What to produce. Below are records to be transcribed exactly; any pictures should be left out.

Records supplied.
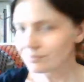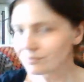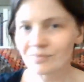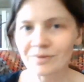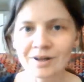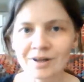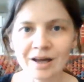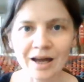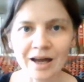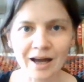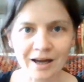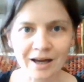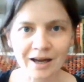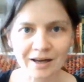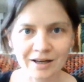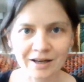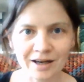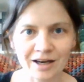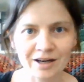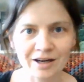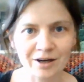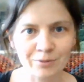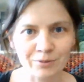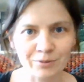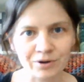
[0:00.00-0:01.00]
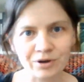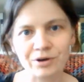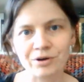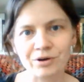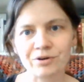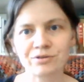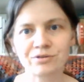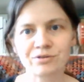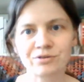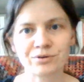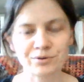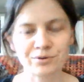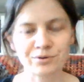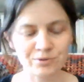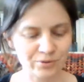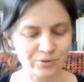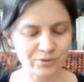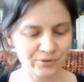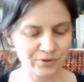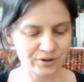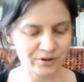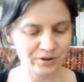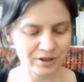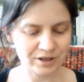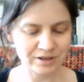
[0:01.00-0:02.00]
and again I won't go through all the
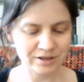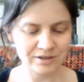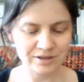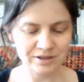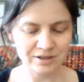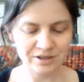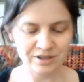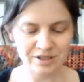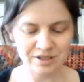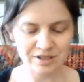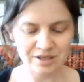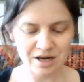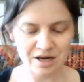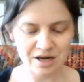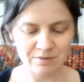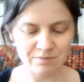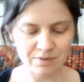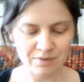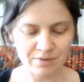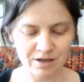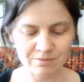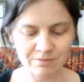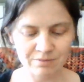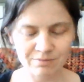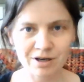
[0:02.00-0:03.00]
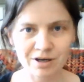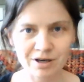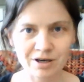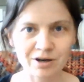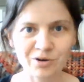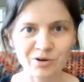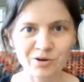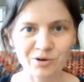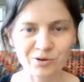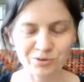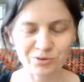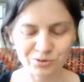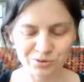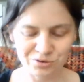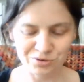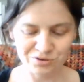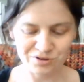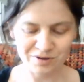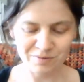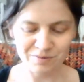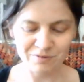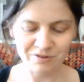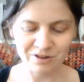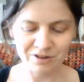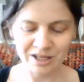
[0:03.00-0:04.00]
things that she sent me, but I'll go through some
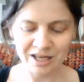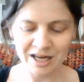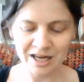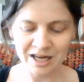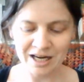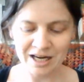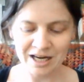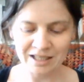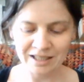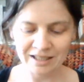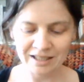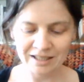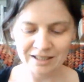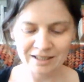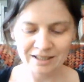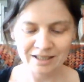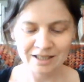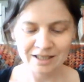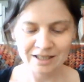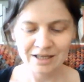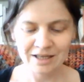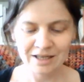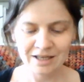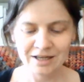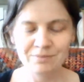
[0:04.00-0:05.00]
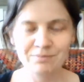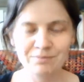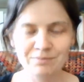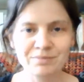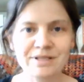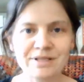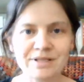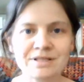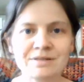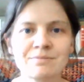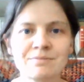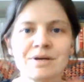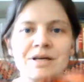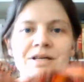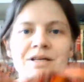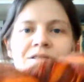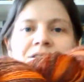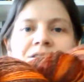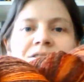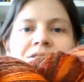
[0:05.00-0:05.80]
of the yarny bits and pieces.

Exercise solution.
[0:00.00-0:01.00]
[0:01.00-0:02.00]
and again I won't go through all the
[0:02.00-0:03.00]
[0:03.00-0:04.00]
things that she sent me, but I'll go through some
[0:04.00-0:05.00]
[0:05.00-0:05.80]
of the yarny bits and pieces.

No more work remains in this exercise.